Requirement: From the records that follow, copy every line that contains the word "with".

-=-=-

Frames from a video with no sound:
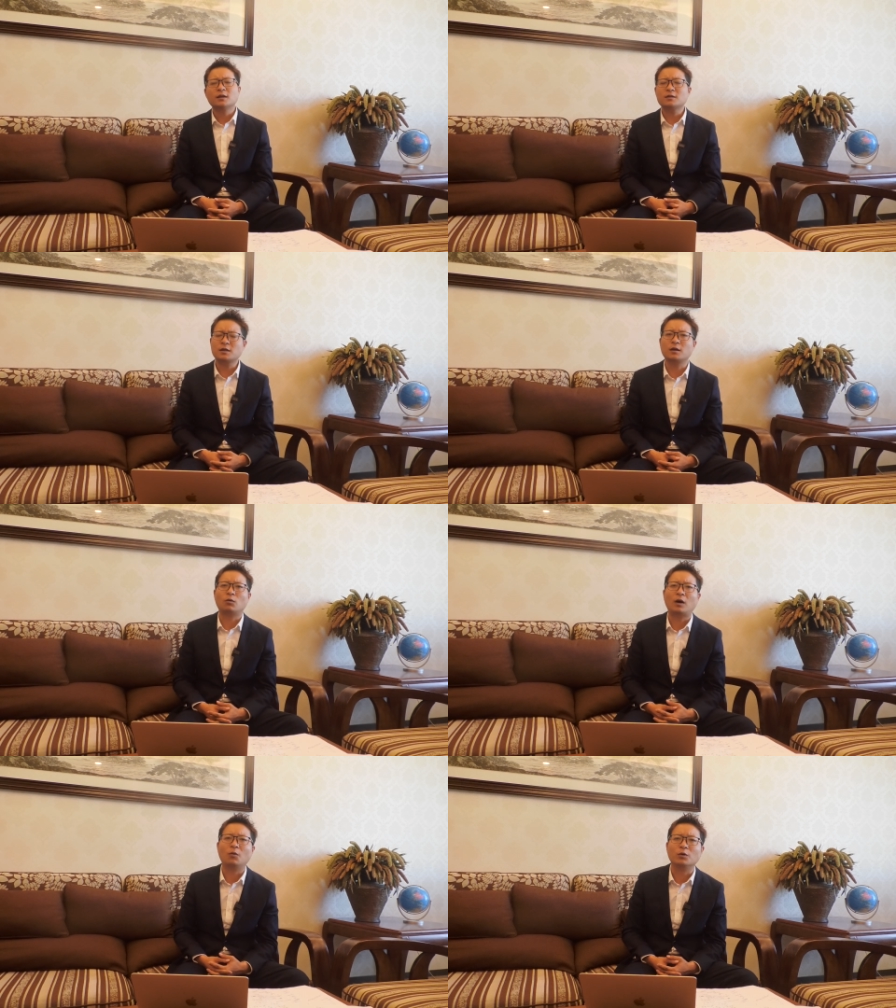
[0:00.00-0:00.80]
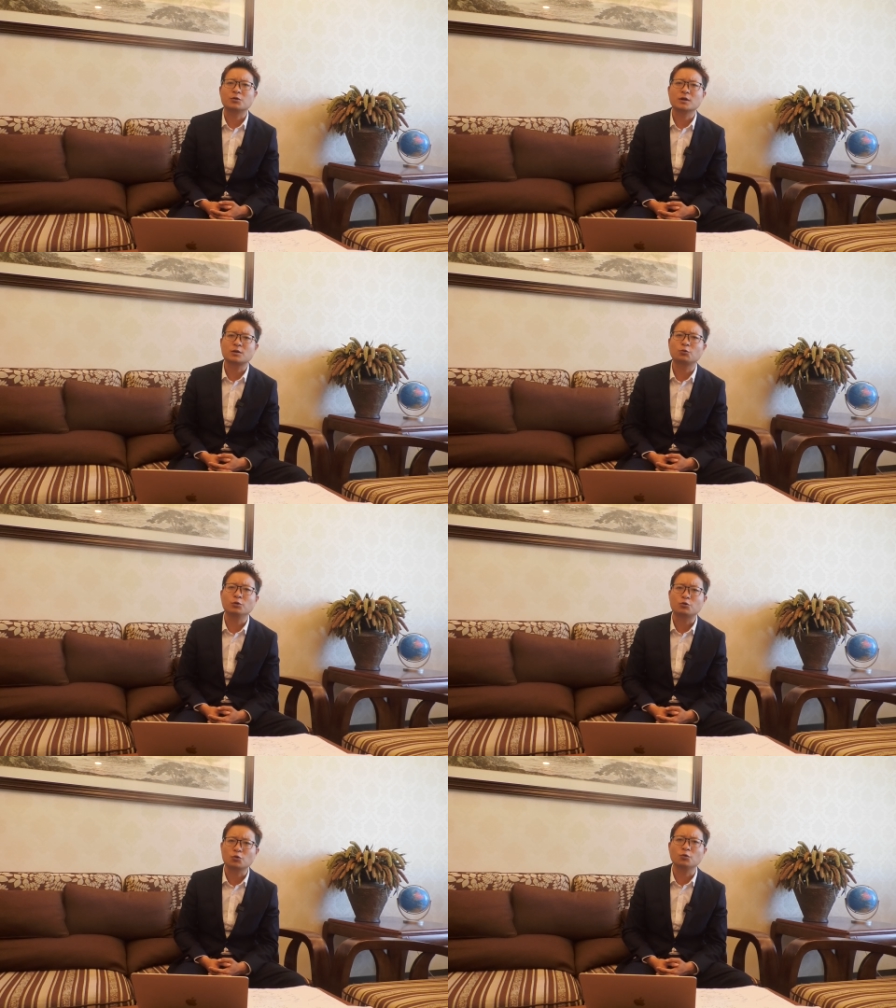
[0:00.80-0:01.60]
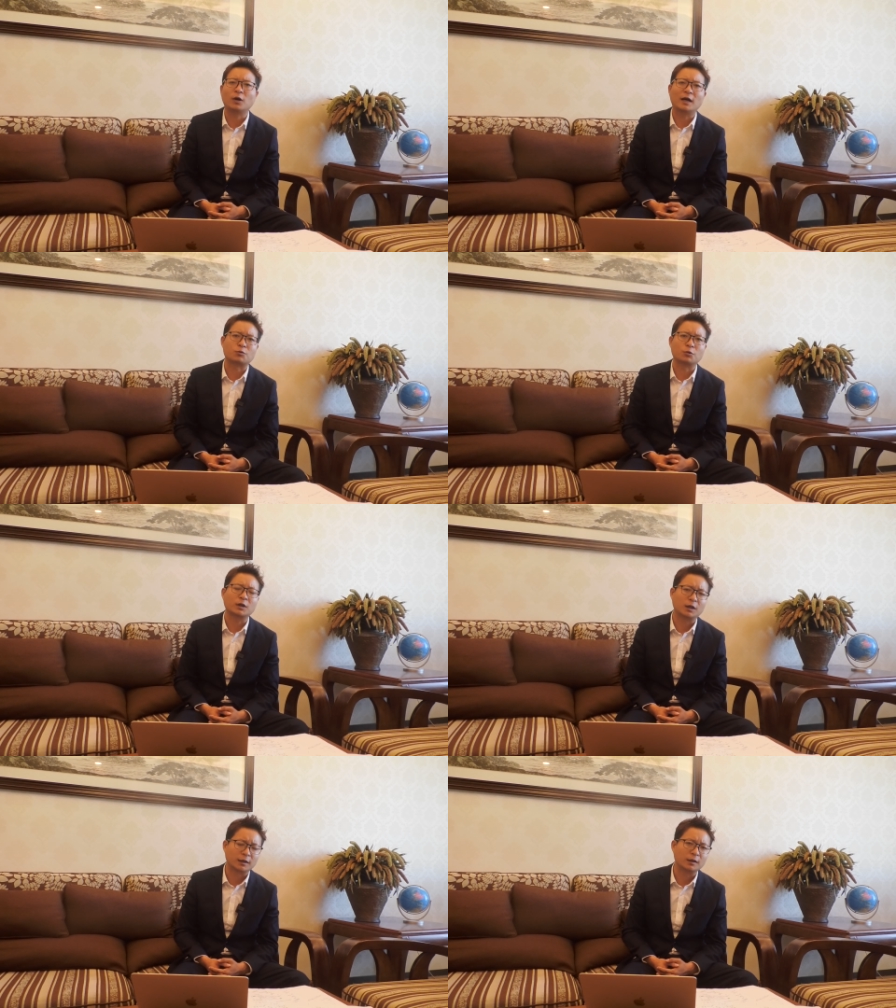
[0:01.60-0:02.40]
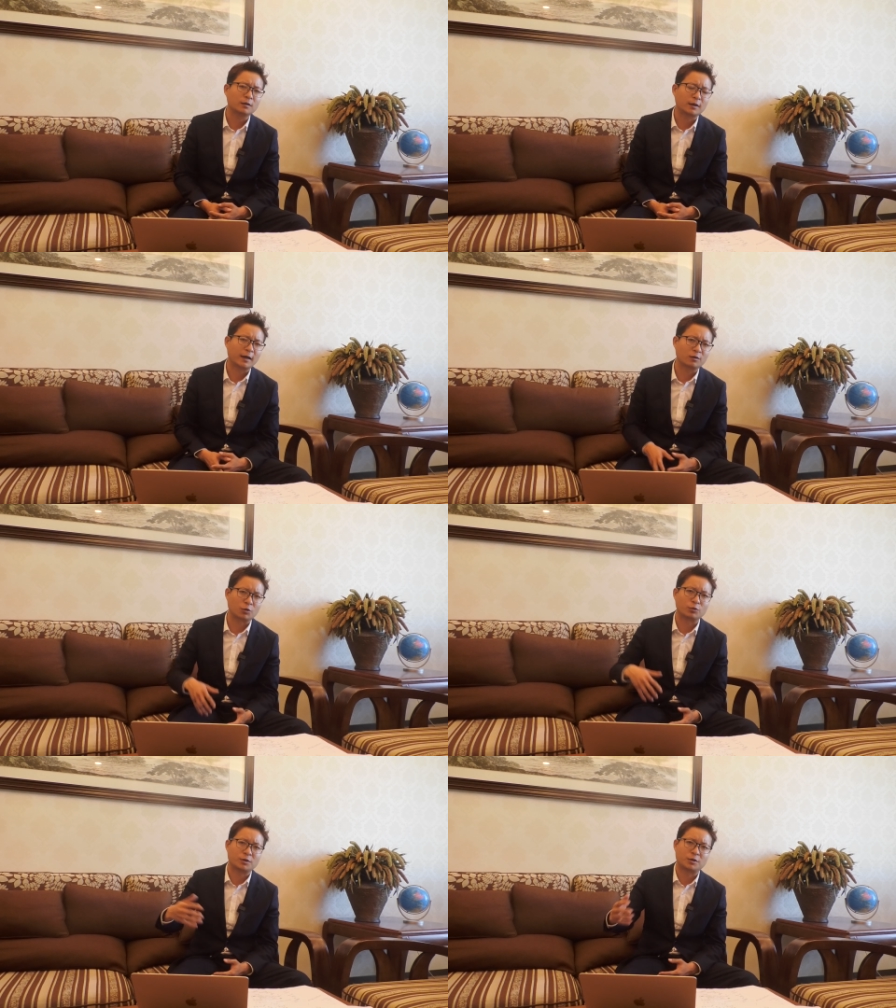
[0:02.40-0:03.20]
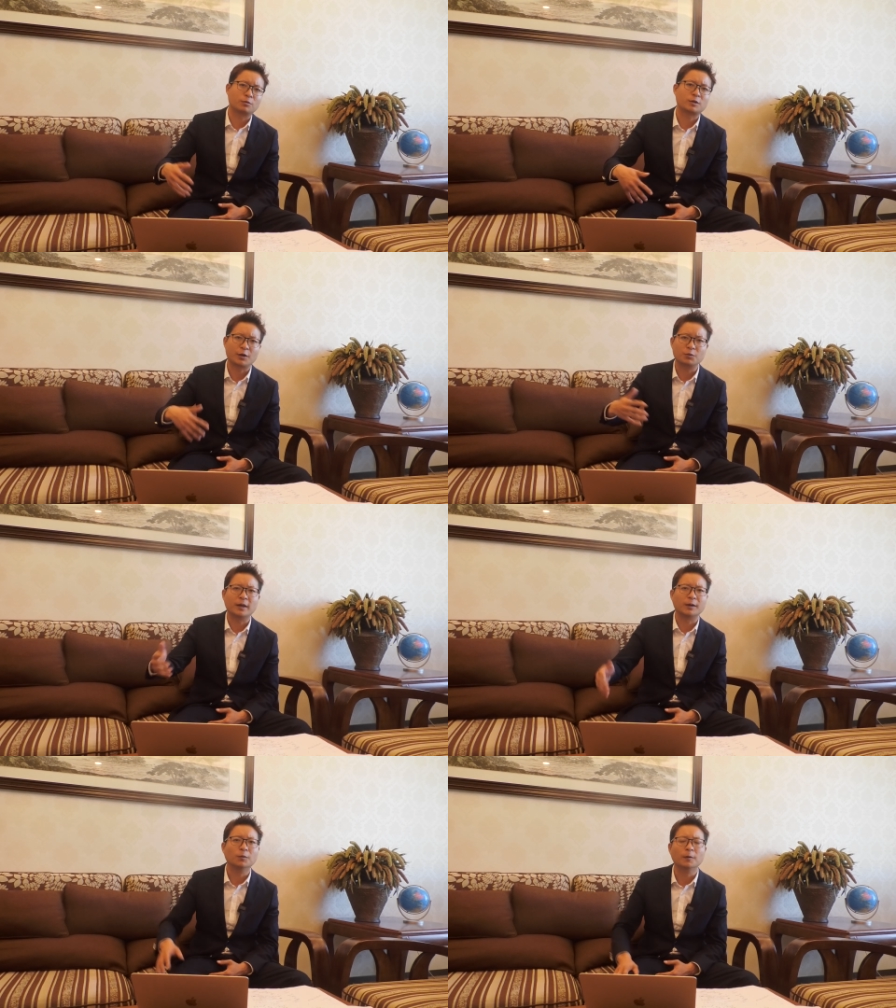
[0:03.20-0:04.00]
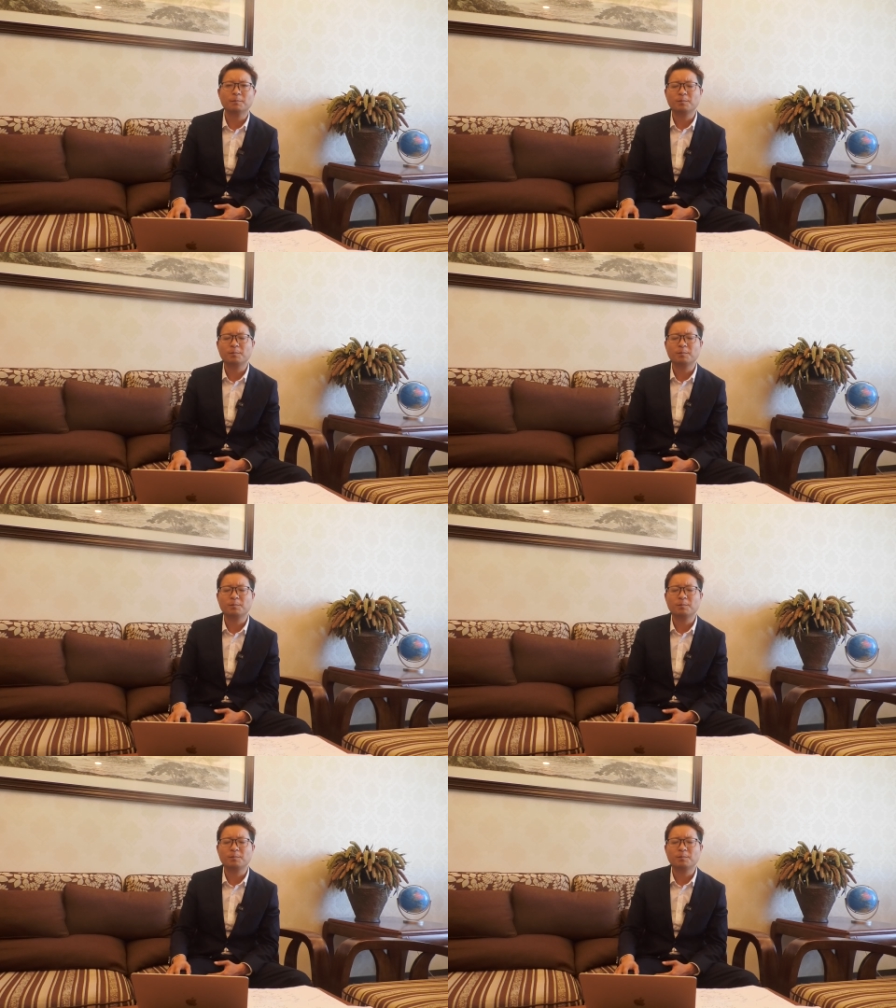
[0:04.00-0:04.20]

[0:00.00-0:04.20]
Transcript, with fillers: 但这个的话，我觉得是对于中国来说，可能它要走走向于美国，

-=-=-

Written solution:
Frames from a video with no sound:
Transcript, with fillers: 但这个的话，我觉得是对于中国来说，可能它要走走向于美国，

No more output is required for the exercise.